TEHRAN // Iran used its annual Army Day parade on Sunday to showcase parts of a long-awaited air defence system ordered from Russia, a move likely to irk critics of the arms deal.
The S-300 system has been on order since 2007 but Russia postponed the sale three years later after the UN Security Council passed a resolution relating to Iran's nuclear programme.
A deal between Iran and six world powers over its nuclear activities which lifted sanctions in January removed the barriers to delivery but the fully operational system is still awaited.
Every year, Iran's armed forces hold parades across the country to mark Army Day.
In a ceremony in Tehran, broadcast live on state television, trucks carrying the missiles drove past a podium where president Hassan Rouhani and military commanders were standing.
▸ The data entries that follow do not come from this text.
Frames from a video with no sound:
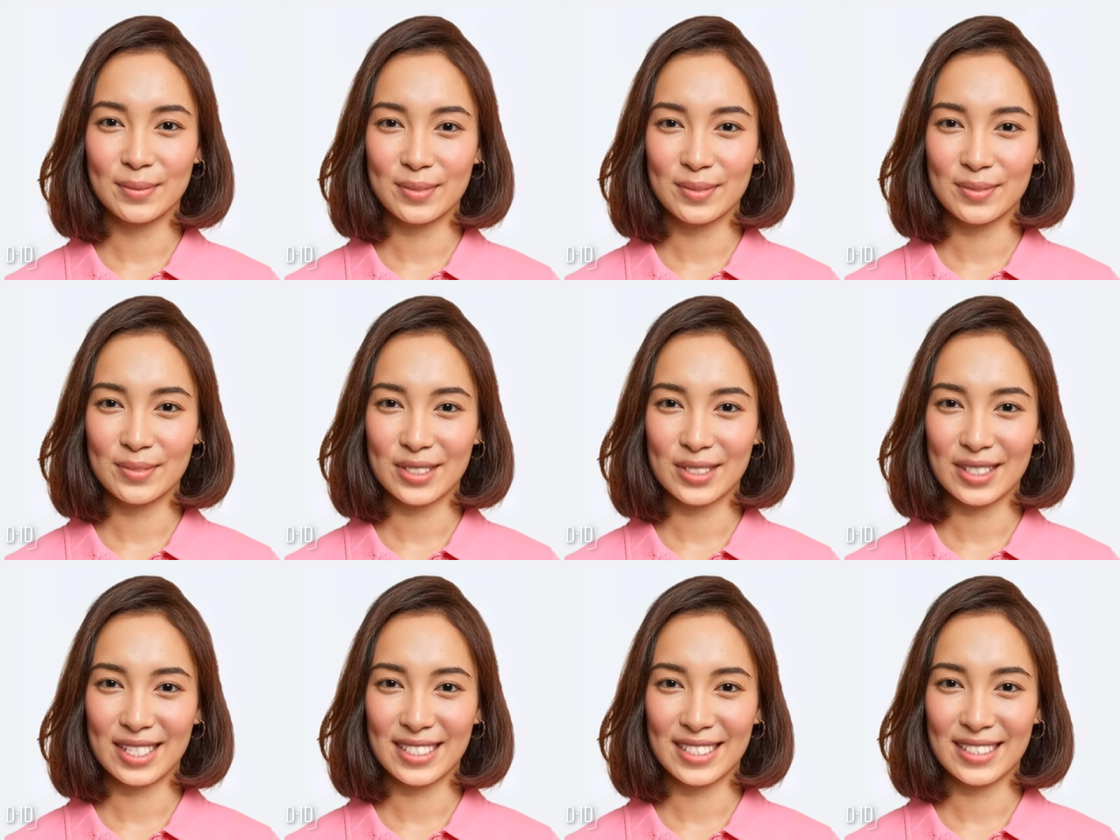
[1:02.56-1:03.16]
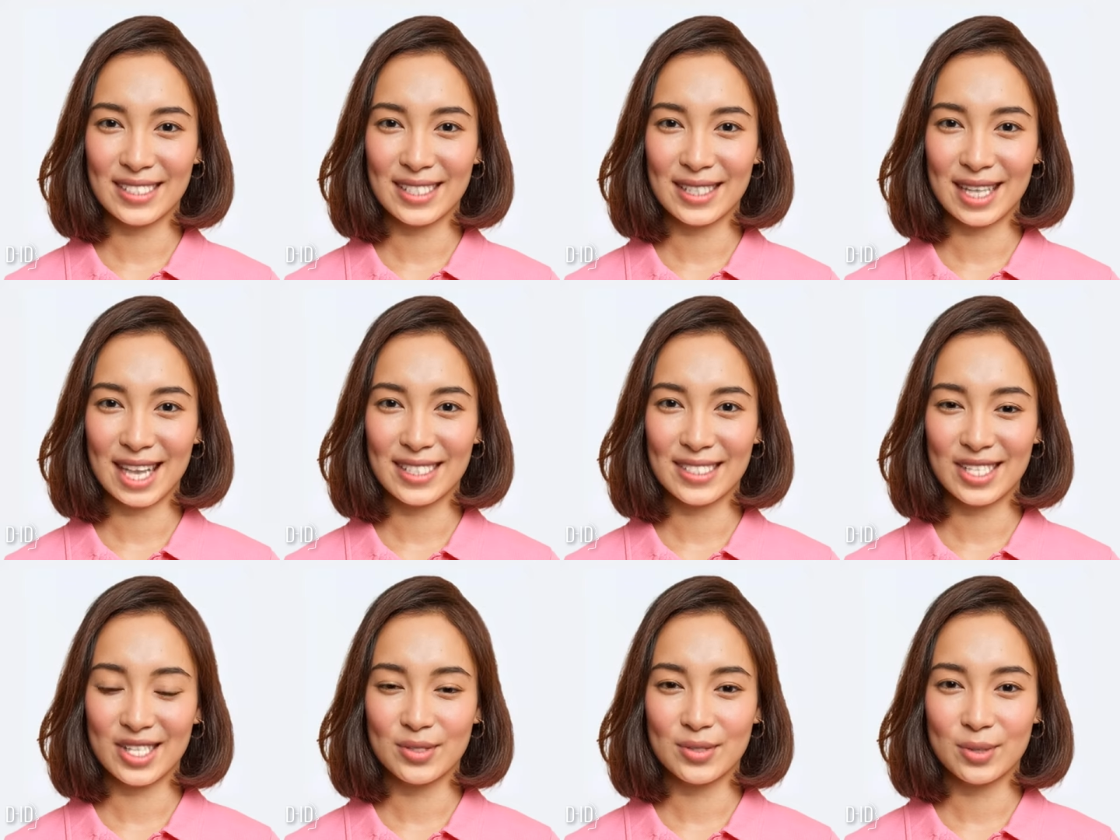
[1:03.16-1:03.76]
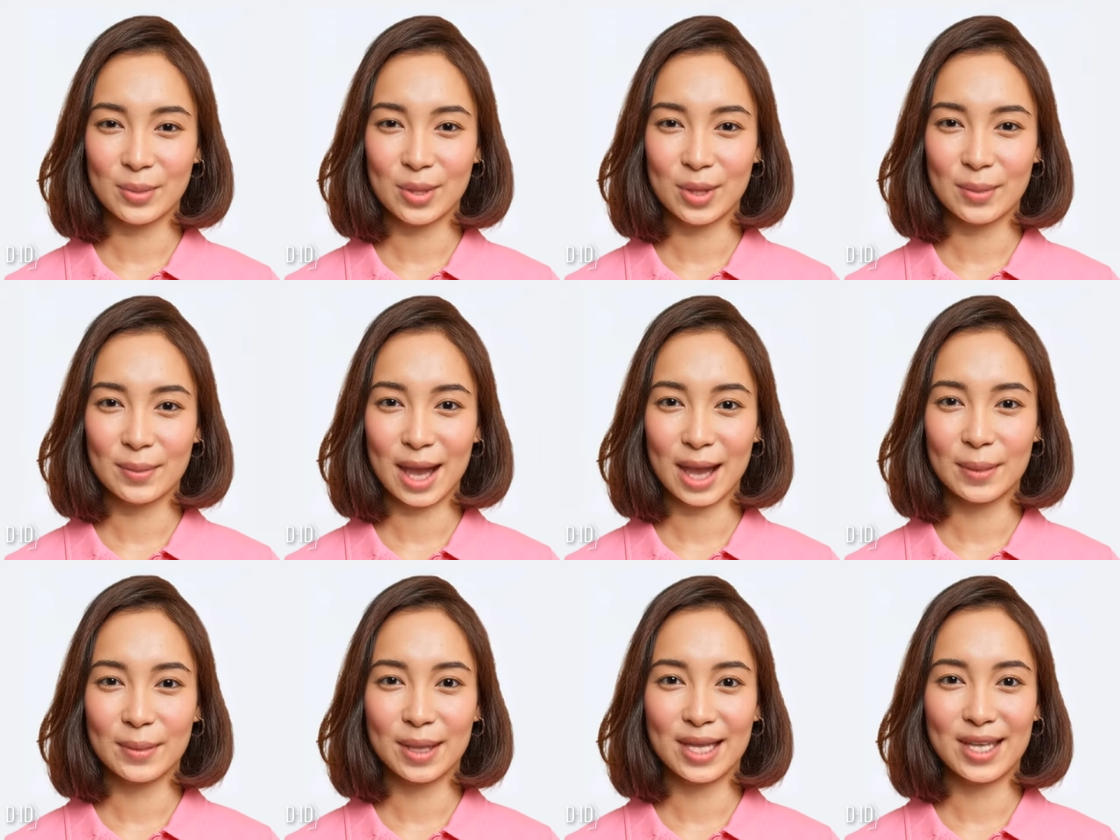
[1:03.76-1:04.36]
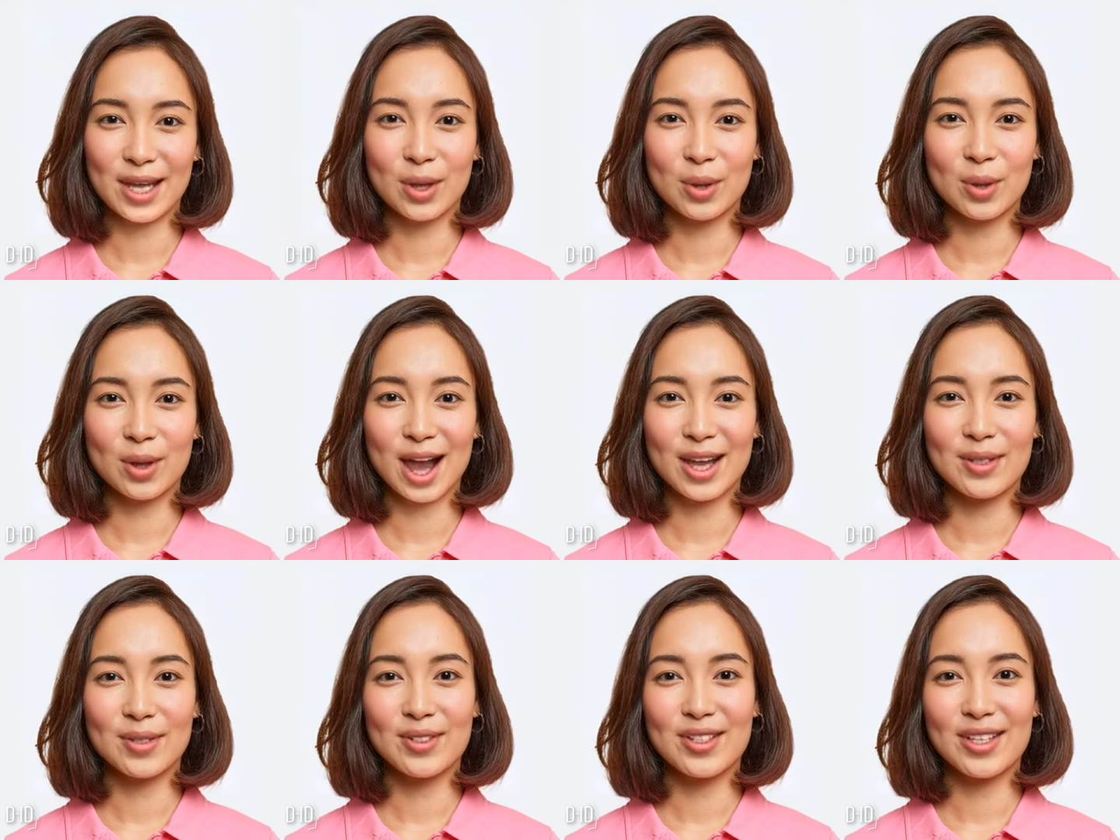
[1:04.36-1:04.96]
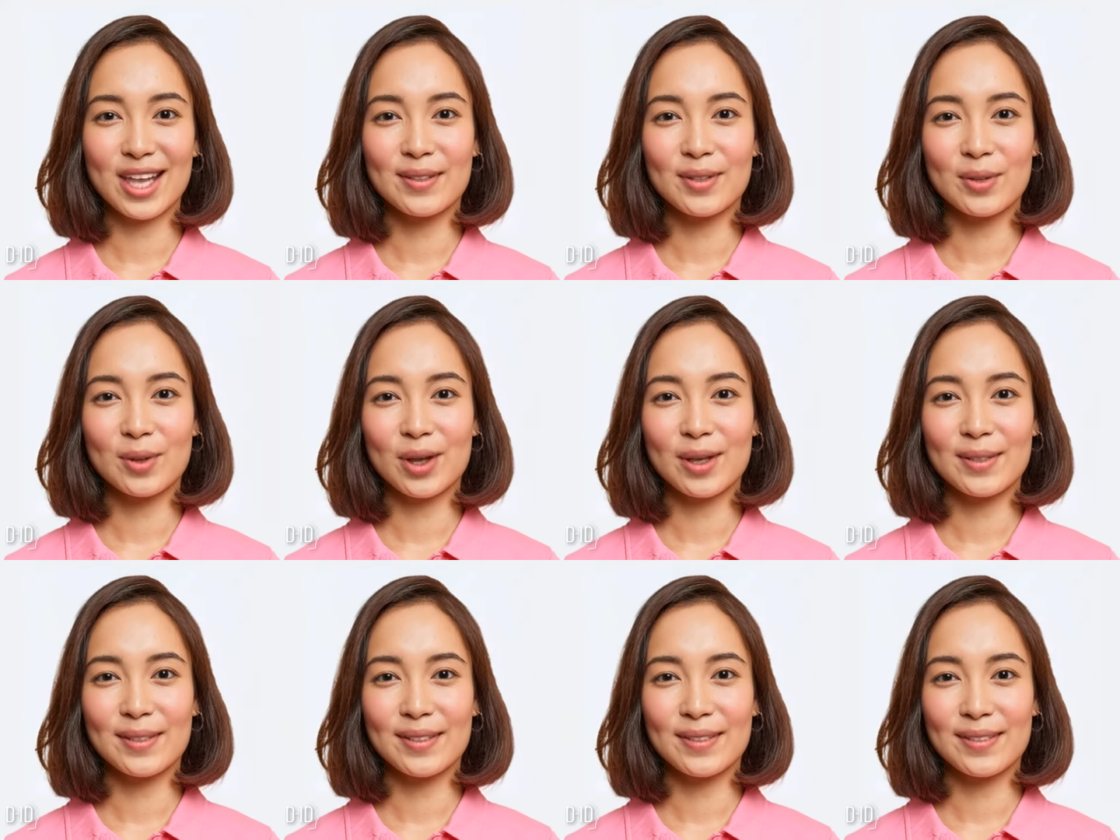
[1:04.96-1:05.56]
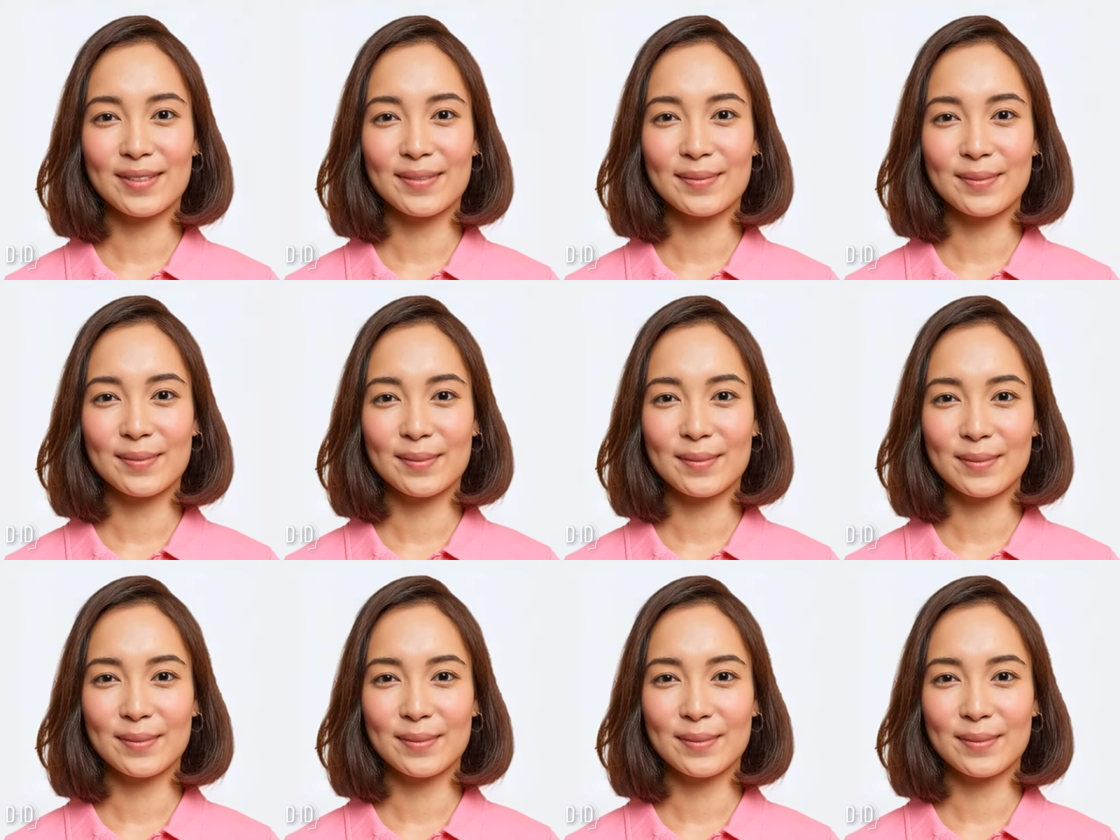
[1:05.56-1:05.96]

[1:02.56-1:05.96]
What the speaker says: feeling disconnected from your baby or other loved ones,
Soldiers also marched passed the podium and fighter jets and bombers took part in an air display.
"The power of our armed forces is not aimed at any of our neighbours ... Its purpose is to defend Islamic Iran and act as an active deterrent," Mr Rouhani was quoted as saying by the state news agency IRNA, in a speech at the ceremony.
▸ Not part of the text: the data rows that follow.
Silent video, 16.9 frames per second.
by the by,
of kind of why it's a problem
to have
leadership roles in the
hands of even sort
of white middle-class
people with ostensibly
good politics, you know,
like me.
Russia delivered the first part of the S-300 missile defence system to Iran last week, one of the most advanced systems of its kind that can engage multiple aircraft and ballistic missiles around 150km away.
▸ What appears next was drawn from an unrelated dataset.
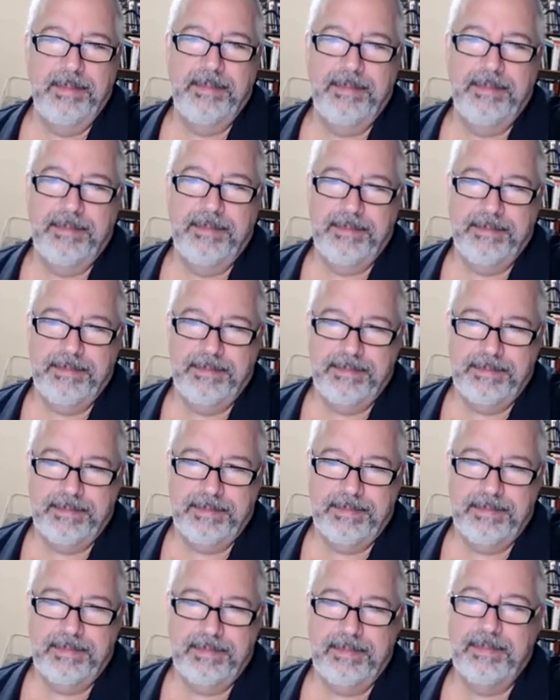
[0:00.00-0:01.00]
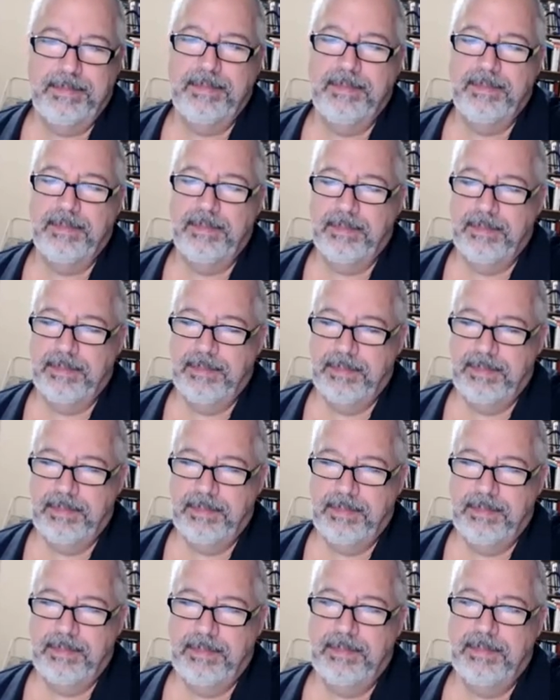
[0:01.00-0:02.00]

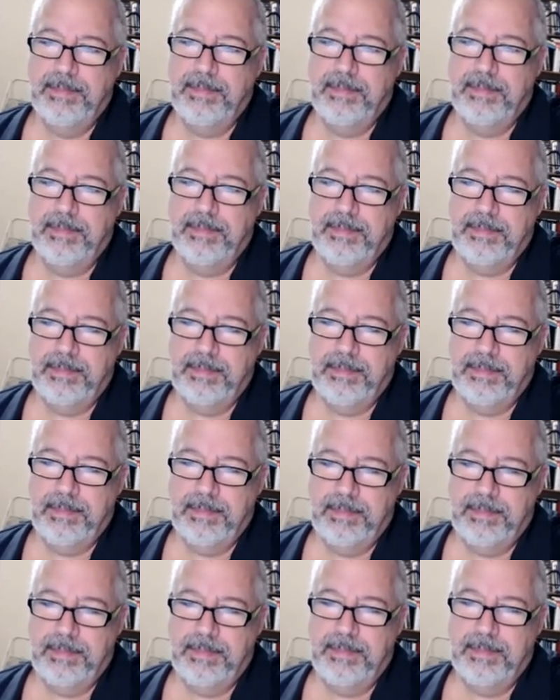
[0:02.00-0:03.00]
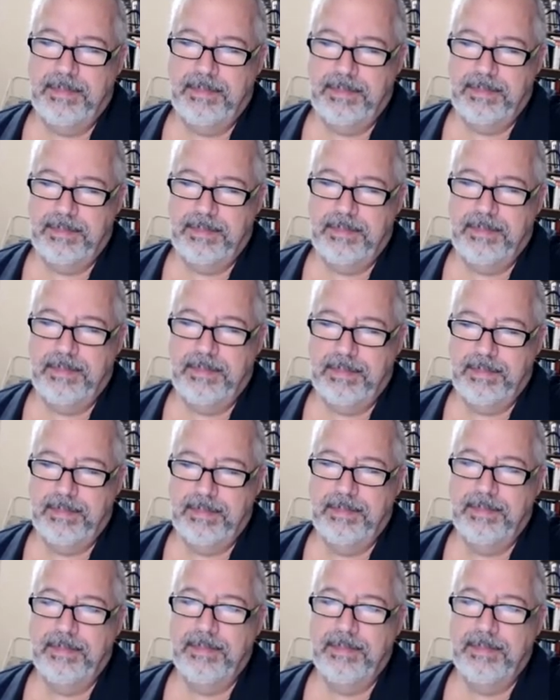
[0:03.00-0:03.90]
This person isn't speaking.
Israel and the United States have hit out at the sale, which is seen as a means for Russia to maintain influence in the Middle East.
Iran and Russia are also in talks on a sale of the Sukhoi SU-30 fighter, another proposal criticised by the US. Iran's current air force fleet dates from the pre-revolutionary era of the Shah.
Russia has said it cancelled a contract to deliver S-300s to Iran in 2010 under pressure from the West. President Vladimir Putin lifted the ban in April 2015, after an interim agreement that paved the way for the full nuclear deal with Iran in July that ended international sanctions.
Since then, Iran has upset Washington by carrying out four ballistic missile tests, which the US and its European allies said were in defiance of the United Nations resolution adopted in July.
The upgrading of Iran's military following the nuclear deal has also alarmed Saudi Arabia, Tehran's regional rival.
Riyadh routinely accuses Iran of interfering in Arab countries.
Saudi Arabia cut diplomatic ties with Iran in January after a row broke out over Riyadh's execution of Shiite cleric and activist Nimr Al Nimr.
Angry Iranian mobs stormed and set fire to Saudi Arabia's embassy in Tehran and its mission in Mashhad, Iran's second city.
The attacks were immediately condemned by Mr Rouhani and, a few weeks later, by the Islamic republic's supreme leader, Ayatollah Ali Khamenei.